■ Exercise brief ■
Please set down every entry again exactly as it stands, without the pictures.

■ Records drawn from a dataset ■

-----

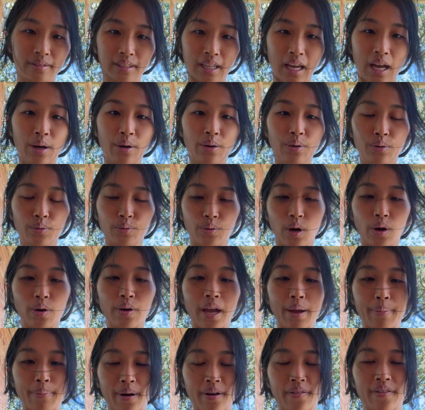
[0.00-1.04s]
Oh,
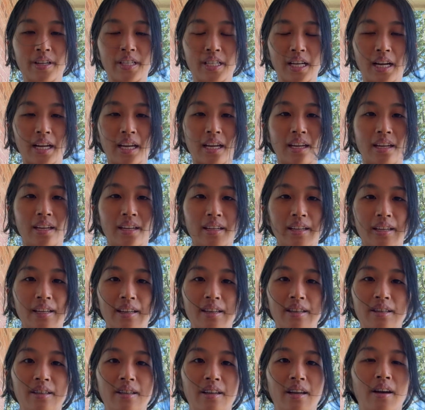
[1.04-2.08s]
okay, perfect, Jackie.
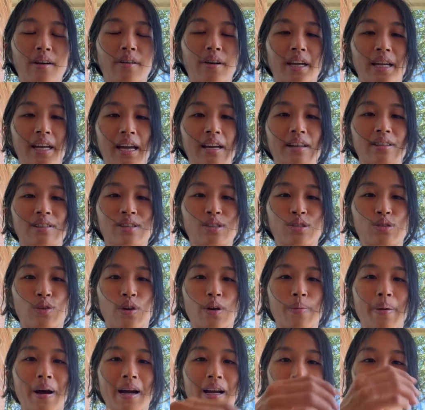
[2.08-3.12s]
Okay, yeah, the
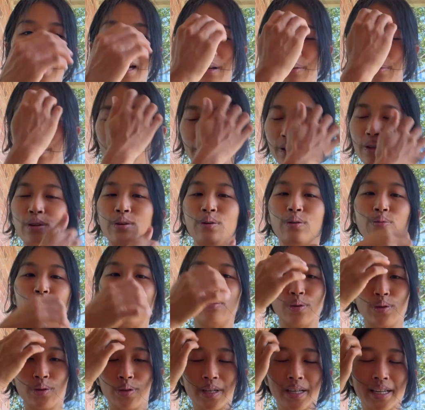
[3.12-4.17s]
store-bought kind where you
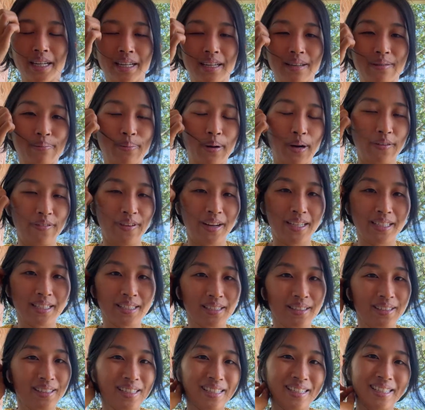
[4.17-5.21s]
root it. Perfect.
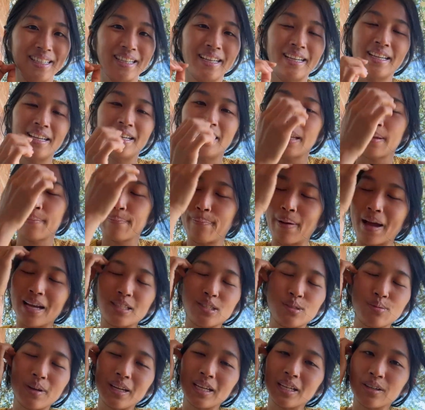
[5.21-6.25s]

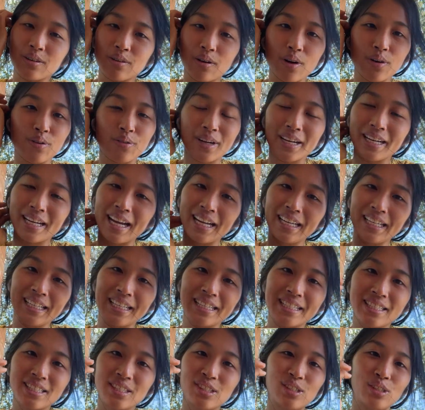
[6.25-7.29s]
Best way to grow green
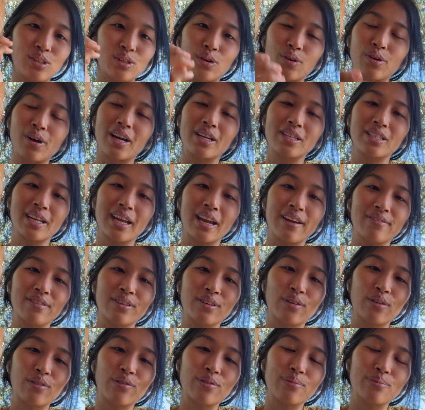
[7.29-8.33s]
onions. You don't actually have to
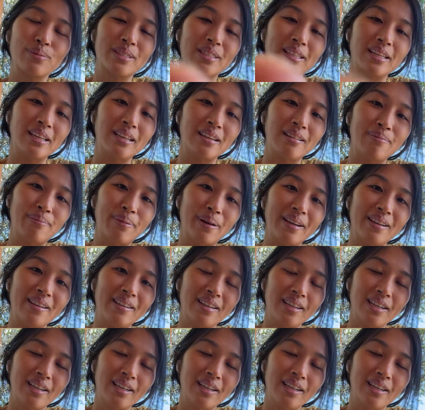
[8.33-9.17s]
grow from seed, but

-----

■ Output of the exercise ■
[0.00-1.04s]
Oh,
[1.04-2.08s]
okay, perfect, Jackie.
[2.08-3.12s]
Okay, yeah, the
[3.12-4.17s]
store-bought kind where you
[4.17-5.21s]
root it. Perfect.
[5.21-6.25s]

[6.25-7.29s]
Best way to grow green
[7.29-8.33s]
onions. You don't actually have to
[8.33-9.17s]
grow from seed, but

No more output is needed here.